Revisiting USB Isoch, modifying buffer after submitting write URB

Andrew_V · August 17, 2009, 5:57pm

Hello all,

A few months back I submitted a question about how to submit isoch USB write requests in advance of when the actual data was ready. In other words, I wanted to write to the TransferBuffer after invoking WdfRequestSend. I have had very poor success with this, leading me to believe that there is a double buffering situation here. (In the earlier thread, I asked about a couple of very interesting-sounding, undocumented pipe constants – which Doron H. helpfully suggested not pursuing, since they’re unsupported in Vista.)

And as I’ve learned more about how DMA works, the double-buffering situation actually makes sense to me, because of “bounce buffering”. I’m guessing that the USB driver stack has to use “common buffer” memory in a specific range for the DMA transfer, and since my buffers are unlikely (?) to be in the “common buffer” range, the resulting mapping effectively double-buffers.

Is there any way that I can set the UrbIsochronousTransfer->TransferBuffer or TransferBufferMDL directly to a DMA common buffer so I can modify it closer to the time when the transfer is going on?

Here’s a comparison just for the sake of a sanity check: the Linux USB struct lets you specify a flag URB_NO_TRANSFER_DMA_MAP, that causes it to use the “transfer_dma” URB member instead of “transfer_buffer” – i.e. it lets you directly specify a DMA common buffer so it can skip the step of mapping (and the double buffering that goes with that).

Does anybody know of anything like this on Windows for USB URB’s?
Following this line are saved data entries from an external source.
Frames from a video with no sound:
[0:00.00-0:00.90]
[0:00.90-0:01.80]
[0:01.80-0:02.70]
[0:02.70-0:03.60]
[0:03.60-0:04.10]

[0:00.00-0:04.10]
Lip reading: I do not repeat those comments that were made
I’m doing low latency audio, and this could help performance by a couple of milliseconds (which is certainly a big deal). When I schedule my playback audio USB requests, I typically have to allow from a few to several milliseconds of scheduling delay to ensure that the requests get appropriately handled by the controller. It would be great if I could schedule further in advance, yet write the actual audio samples “just in time” to send.

Regards,
Andrew

Glen_Slick-1 · August 17, 2009, 6:51pm

Is your isoch device attached to a UHCI, OHCI, or EHCI host controller? If you are running a 64-bit system and have memory physically located above 4GB the memory located above 4GB is not directly accessible to UHCI and OHCI host controllers as they are limited to 32-bit address DMA. Some EHCI controller support 64-bit address DMA but that is not supported in Windows Vista, only Windows 7. Any transfer buffers that are not directly accessible by the host controller must be double-buffered by the OS.
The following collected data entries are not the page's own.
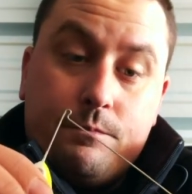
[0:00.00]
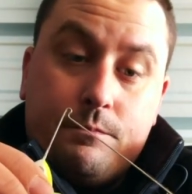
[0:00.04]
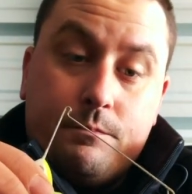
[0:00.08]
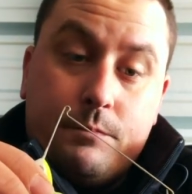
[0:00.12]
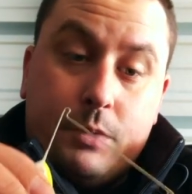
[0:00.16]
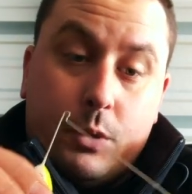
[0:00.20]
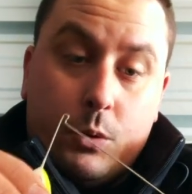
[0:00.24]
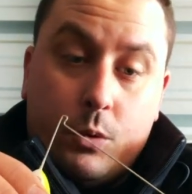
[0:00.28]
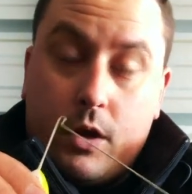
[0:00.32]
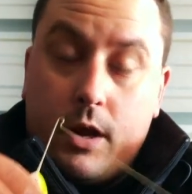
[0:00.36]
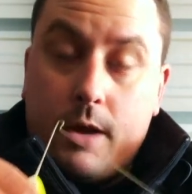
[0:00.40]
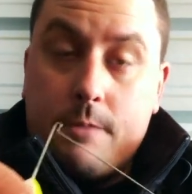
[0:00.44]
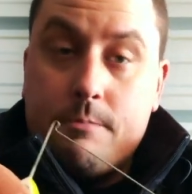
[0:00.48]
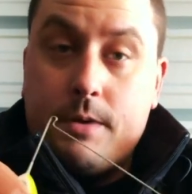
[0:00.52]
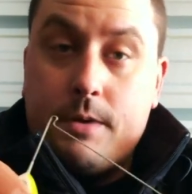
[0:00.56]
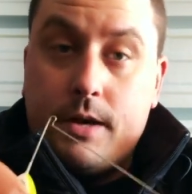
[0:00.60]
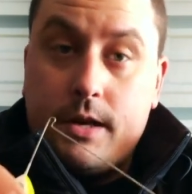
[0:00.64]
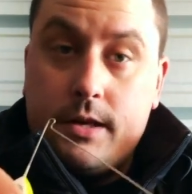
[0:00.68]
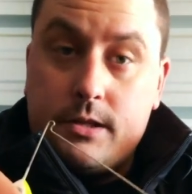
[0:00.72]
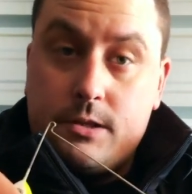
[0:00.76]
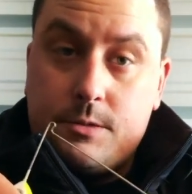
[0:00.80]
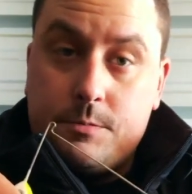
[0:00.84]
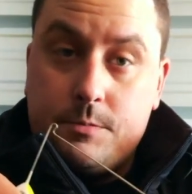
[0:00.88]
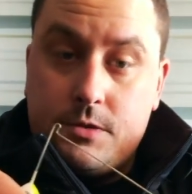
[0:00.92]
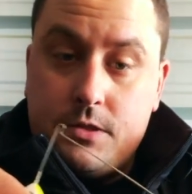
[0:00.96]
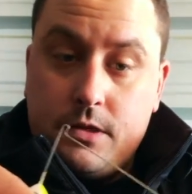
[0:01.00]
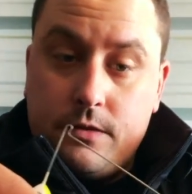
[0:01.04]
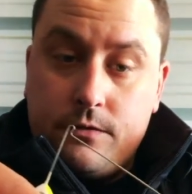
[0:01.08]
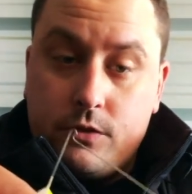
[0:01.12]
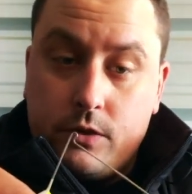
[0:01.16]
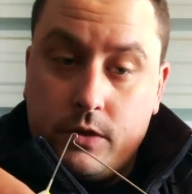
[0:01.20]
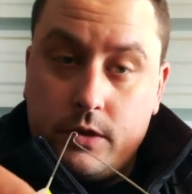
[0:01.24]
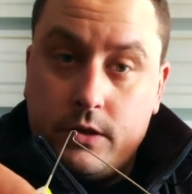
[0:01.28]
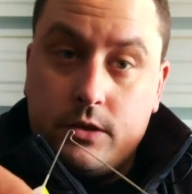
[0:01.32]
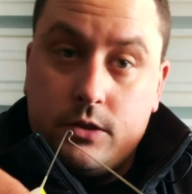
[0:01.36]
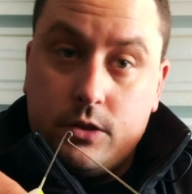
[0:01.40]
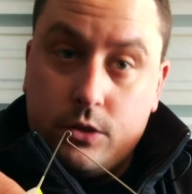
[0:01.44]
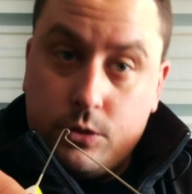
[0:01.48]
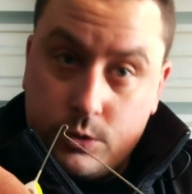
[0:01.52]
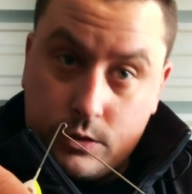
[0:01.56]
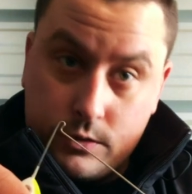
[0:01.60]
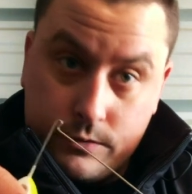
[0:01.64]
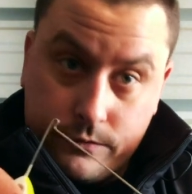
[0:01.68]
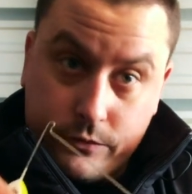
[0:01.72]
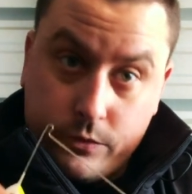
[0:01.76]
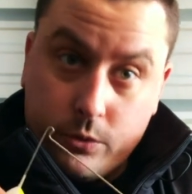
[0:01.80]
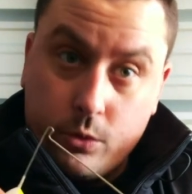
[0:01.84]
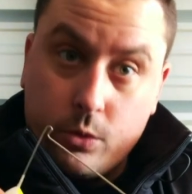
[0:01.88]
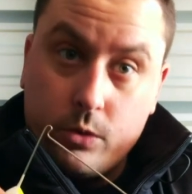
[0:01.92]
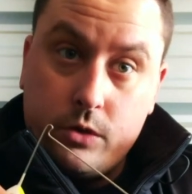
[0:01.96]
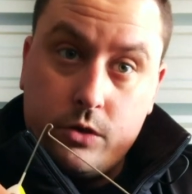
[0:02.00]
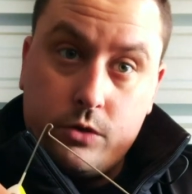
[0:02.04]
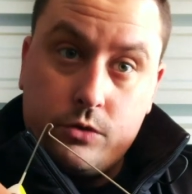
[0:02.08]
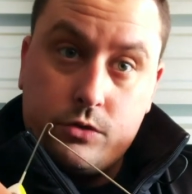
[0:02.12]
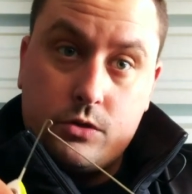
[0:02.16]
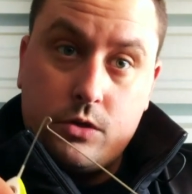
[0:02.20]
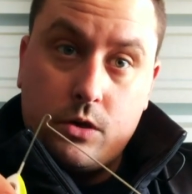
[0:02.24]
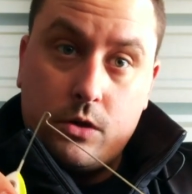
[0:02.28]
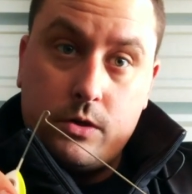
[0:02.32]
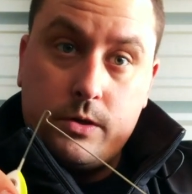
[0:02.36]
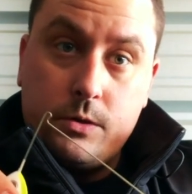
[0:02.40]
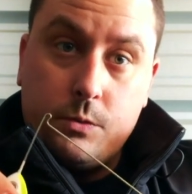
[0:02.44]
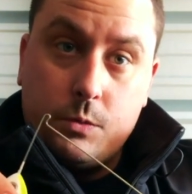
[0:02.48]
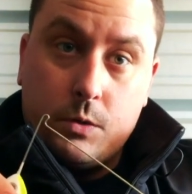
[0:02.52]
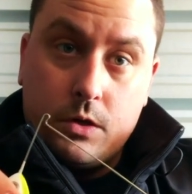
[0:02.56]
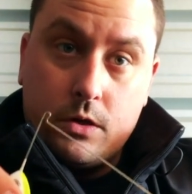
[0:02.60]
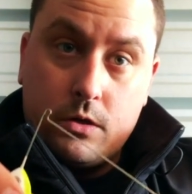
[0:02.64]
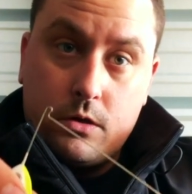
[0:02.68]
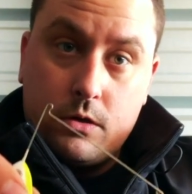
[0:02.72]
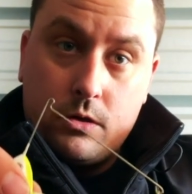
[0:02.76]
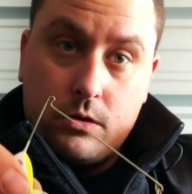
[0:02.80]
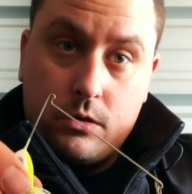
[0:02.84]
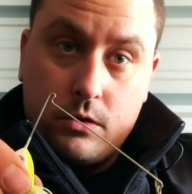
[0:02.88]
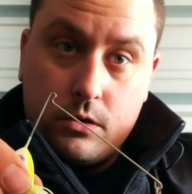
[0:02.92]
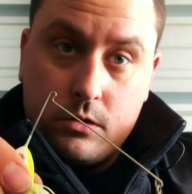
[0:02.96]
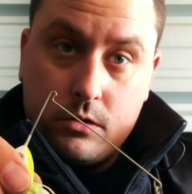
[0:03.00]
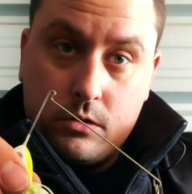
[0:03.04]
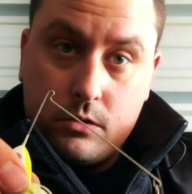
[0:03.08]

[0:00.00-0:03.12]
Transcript: but what I bought it specifically to do is for those dirty water,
Also, the transfer buffer for any single packet on a UHCI host controller cannot span a page break so any single packet transfer buffer which spans a page break must be double-buffered on a UHCI host controller.
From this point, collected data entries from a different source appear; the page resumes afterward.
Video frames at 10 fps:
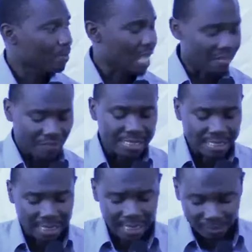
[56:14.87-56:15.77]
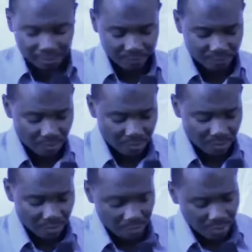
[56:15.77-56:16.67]
And this is the thing.
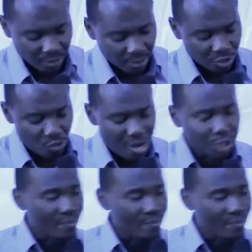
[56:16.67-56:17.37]
You want to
Also, if you enable Driver Verifier DMA verification it will double buffer all USB transfer buffers.

Andrew_V · August 17, 2009, 7:26pm

Thanks for the info Glen, that is valuable to know. This is a high speed only device (EHCI). What it sounds like you are saying, is that the OS will automatically detect if the buffer I provide is acceptable for the DMA operation and leave it alone if so.

So is it the case on 32 bit XP (or higher), that:

if I don’t have driver verifier DMA checking turned on, and
if I make sure none of my packets’ portion of the TransferBuffer spans a page boundary

… then double buffering should not occur?

And then perhaps for 64 bits I could use MmAllocatePagesForMdl specifying the LowAddress and HighAddress parameters to ensure I’m in a 32 bit address range?

Tim_Roberts · August 17, 2009, 8:43pm

xxxxx@yahoo.com wrote:

Thanks for the info Glen, that is valuable to know. This is a high speed only device (EHCI). What it sounds like you are saying, is that the OS will automatically detect if the buffer I provide is acceptable for the DMA operation and leave it alone if so.

So is it the case on 32 bit XP (or higher), that:

if I don’t have driver verifier DMA checking turned on, and

if I make sure none of my packets’ portion of the TransferBuffer spans a page boundary

… then double buffering should not occur?

And then perhaps for 64 bits I could use MmAllocatePagesForMdl specifying the LowAddress and HighAddress parameters to ensure I’m in a 32 bit address range?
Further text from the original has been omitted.